_TASK_: Copy every line of the data exactly, keeping out any picture.

_DATA SUPPLIED_:
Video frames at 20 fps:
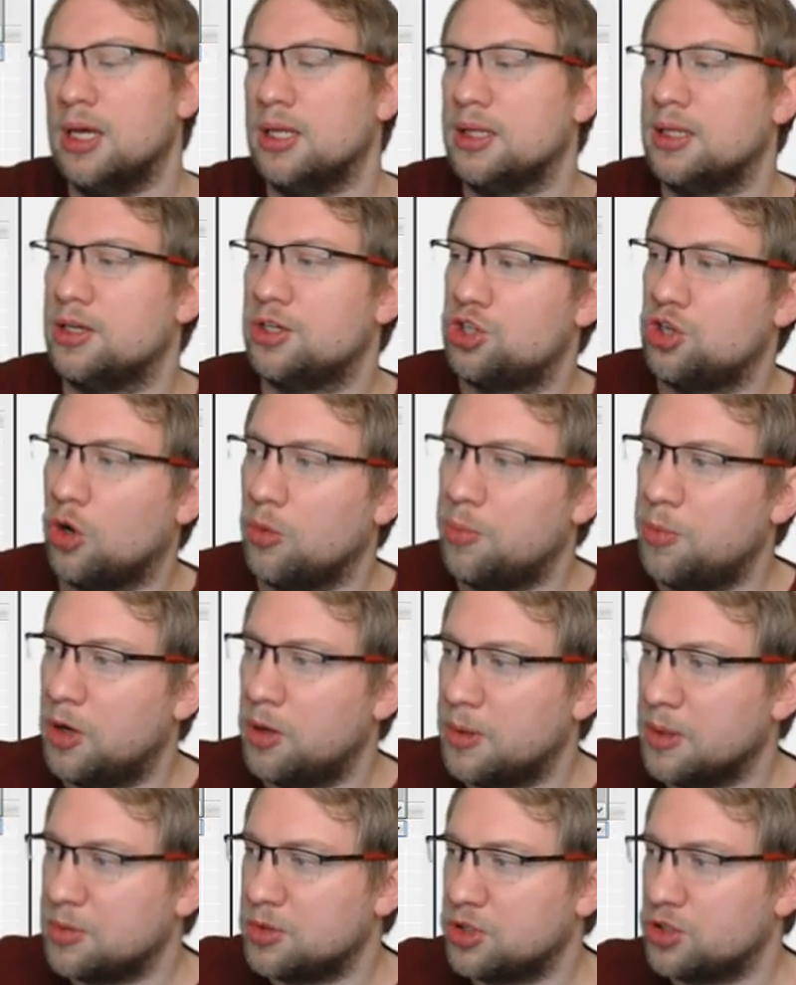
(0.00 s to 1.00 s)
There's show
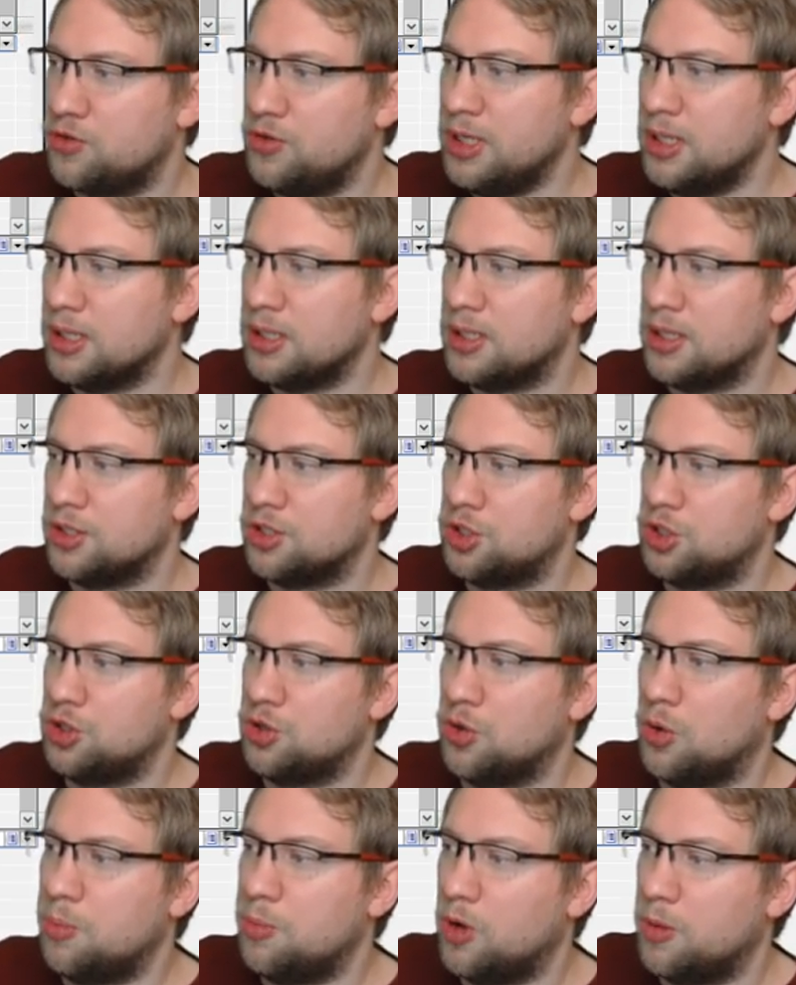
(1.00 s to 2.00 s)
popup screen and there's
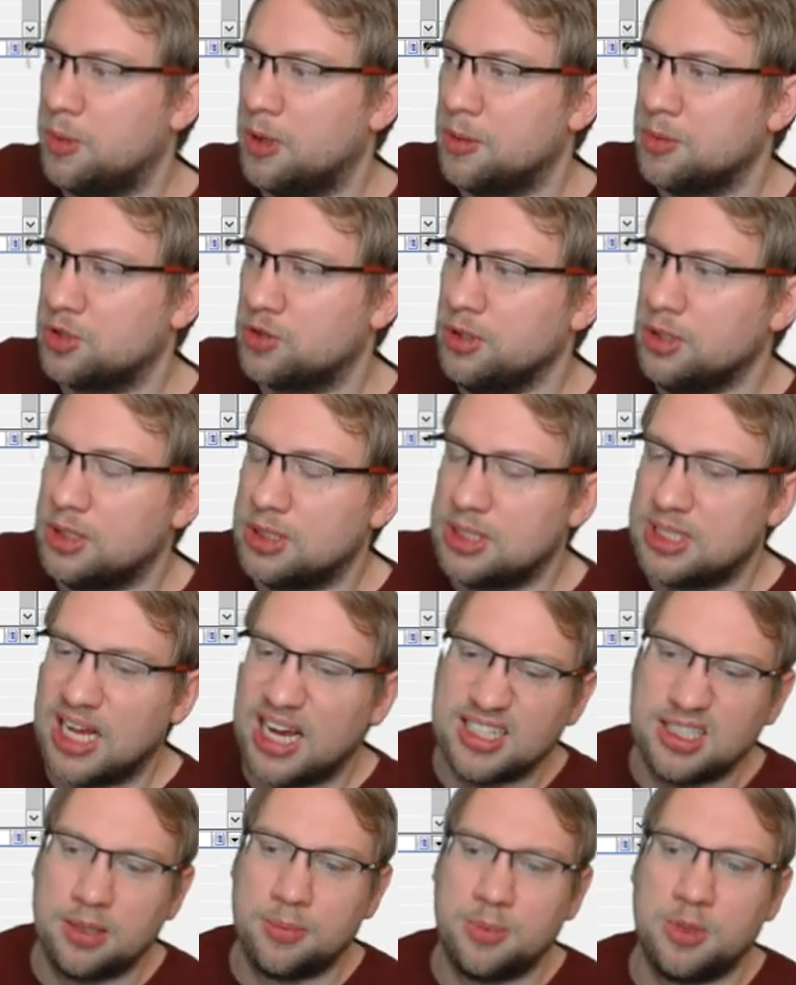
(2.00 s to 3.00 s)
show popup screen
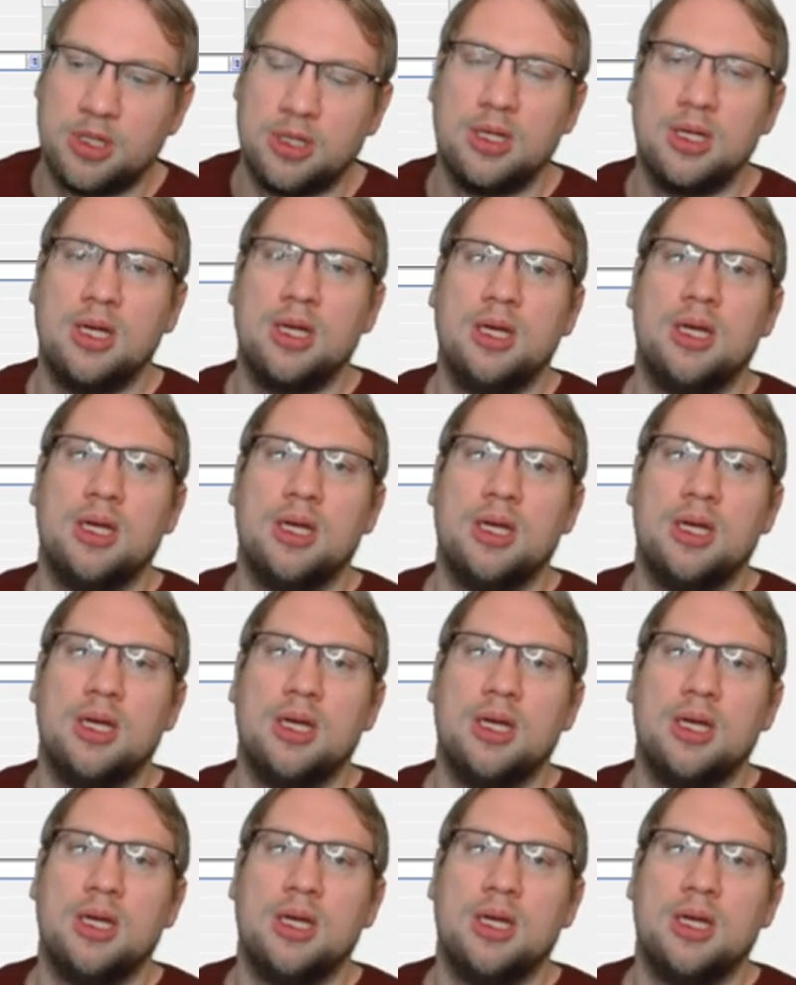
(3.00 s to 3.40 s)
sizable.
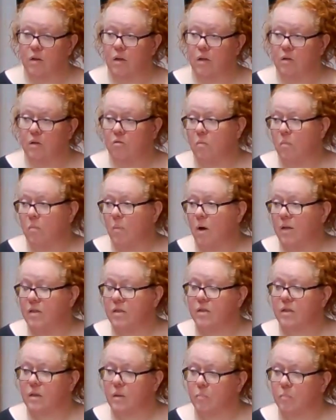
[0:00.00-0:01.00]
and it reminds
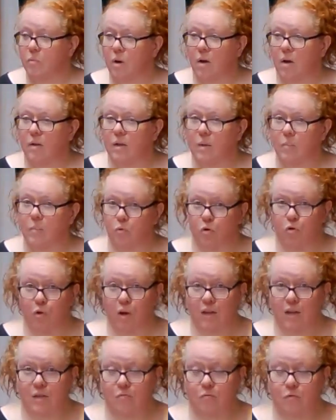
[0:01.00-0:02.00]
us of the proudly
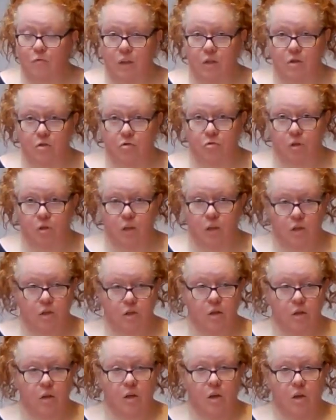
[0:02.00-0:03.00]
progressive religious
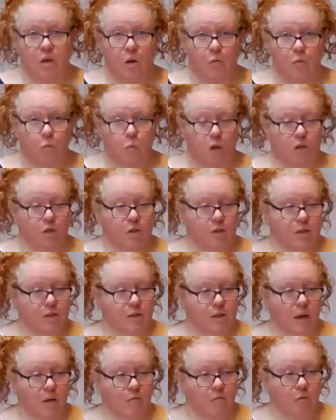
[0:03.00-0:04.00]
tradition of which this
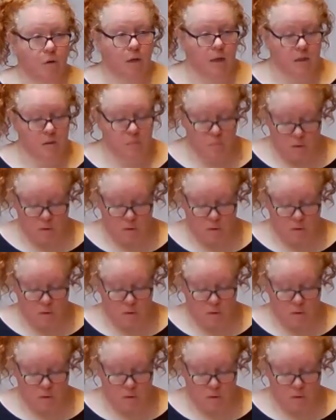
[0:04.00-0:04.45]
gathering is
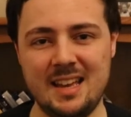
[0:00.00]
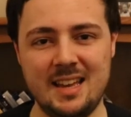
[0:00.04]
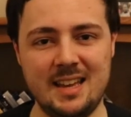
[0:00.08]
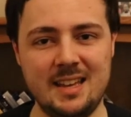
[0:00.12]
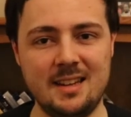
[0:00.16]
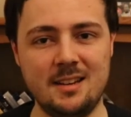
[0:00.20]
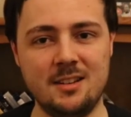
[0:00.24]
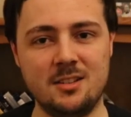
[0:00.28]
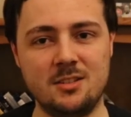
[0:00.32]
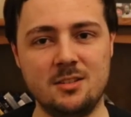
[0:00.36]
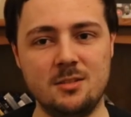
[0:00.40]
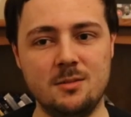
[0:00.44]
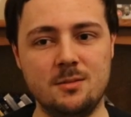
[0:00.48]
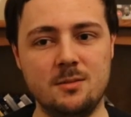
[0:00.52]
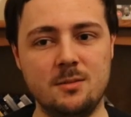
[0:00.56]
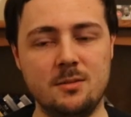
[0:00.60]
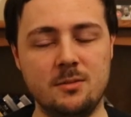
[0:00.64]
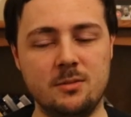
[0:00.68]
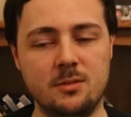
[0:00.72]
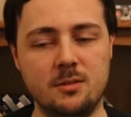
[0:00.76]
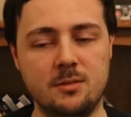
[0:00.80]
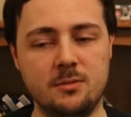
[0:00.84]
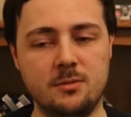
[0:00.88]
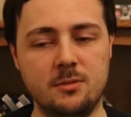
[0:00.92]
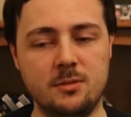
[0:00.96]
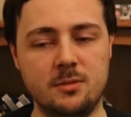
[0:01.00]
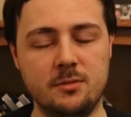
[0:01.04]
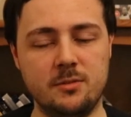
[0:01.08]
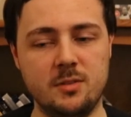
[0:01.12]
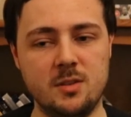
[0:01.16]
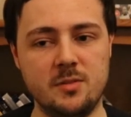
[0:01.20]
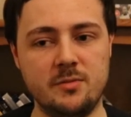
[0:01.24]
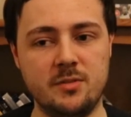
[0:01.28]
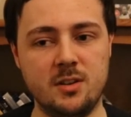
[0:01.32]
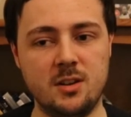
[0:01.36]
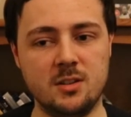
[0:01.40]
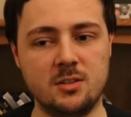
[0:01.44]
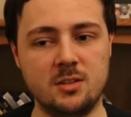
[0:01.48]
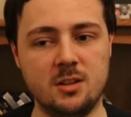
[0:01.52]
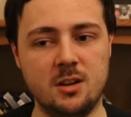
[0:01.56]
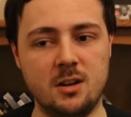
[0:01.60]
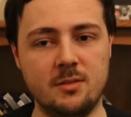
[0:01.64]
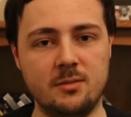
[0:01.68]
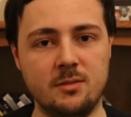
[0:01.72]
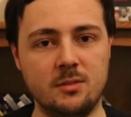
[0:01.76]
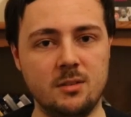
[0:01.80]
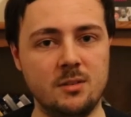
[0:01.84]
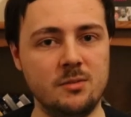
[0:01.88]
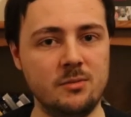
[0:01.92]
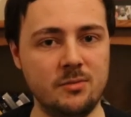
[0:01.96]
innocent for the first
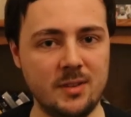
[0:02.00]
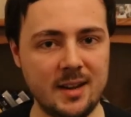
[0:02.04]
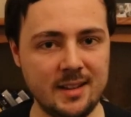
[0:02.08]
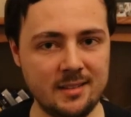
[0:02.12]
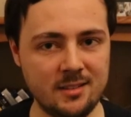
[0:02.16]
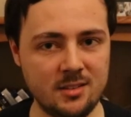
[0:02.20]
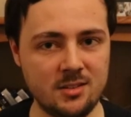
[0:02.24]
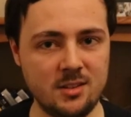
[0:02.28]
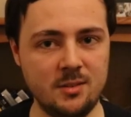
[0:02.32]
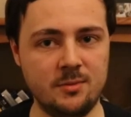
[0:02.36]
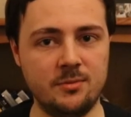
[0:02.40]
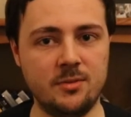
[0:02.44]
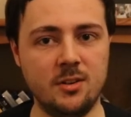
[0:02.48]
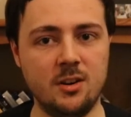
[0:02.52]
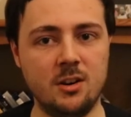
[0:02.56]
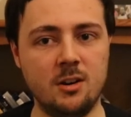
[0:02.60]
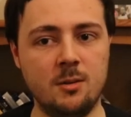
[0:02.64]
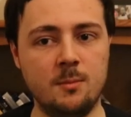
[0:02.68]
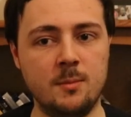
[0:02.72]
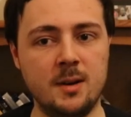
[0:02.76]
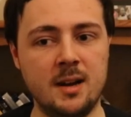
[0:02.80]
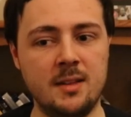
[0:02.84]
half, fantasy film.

_THE COMPLETED TASK_:
Video frames at 20 fps:
(0.00 s to 1.00 s)
There's show
(1.00 s to 2.00 s)
popup screen and there's
(2.00 s to 3.00 s)
show popup screen
(3.00 s to 3.40 s)
sizable.
[0:00.00-0:01.00]
and it reminds
[0:01.00-0:02.00]
us of the proudly
[0:02.00-0:03.00]
progressive religious
[0:03.00-0:04.00]
tradition of which this
[0:04.00-0:04.45]
gathering is
[0:00.00]
[0:00.04]
[0:00.08]
[0:00.12]
[0:00.16]
[0:00.20]
[0:00.24]
[0:00.28]
[0:00.32]
[0:00.36]
[0:00.40]
[0:00.44]
[0:00.48]
[0:00.52]
[0:00.56]
[0:00.60]
[0:00.64]
[0:00.68]
[0:00.72]
[0:00.76]
[0:00.80]
[0:00.84]
[0:00.88]
[0:00.92]
[0:00.96]
[0:01.00]
[0:01.04]
[0:01.08]
[0:01.12]
[0:01.16]
[0:01.20]
[0:01.24]
[0:01.28]
[0:01.32]
[0:01.36]
[0:01.40]
[0:01.44]
[0:01.48]
[0:01.52]
[0:01.56]
[0:01.60]
[0:01.64]
[0:01.68]
[0:01.72]
[0:01.76]
[0:01.80]
[0:01.84]
[0:01.88]
[0:01.92]
[0:01.96]
innocent for the first
[0:02.00]
[0:02.04]
[0:02.08]
[0:02.12]
[0:02.16]
[0:02.20]
[0:02.24]
[0:02.28]
[0:02.32]
[0:02.36]
[0:02.40]
[0:02.44]
[0:02.48]
[0:02.52]
[0:02.56]
[0:02.60]
[0:02.64]
[0:02.68]
[0:02.72]
[0:02.76]
[0:02.80]
[0:02.84]
half, fantasy film.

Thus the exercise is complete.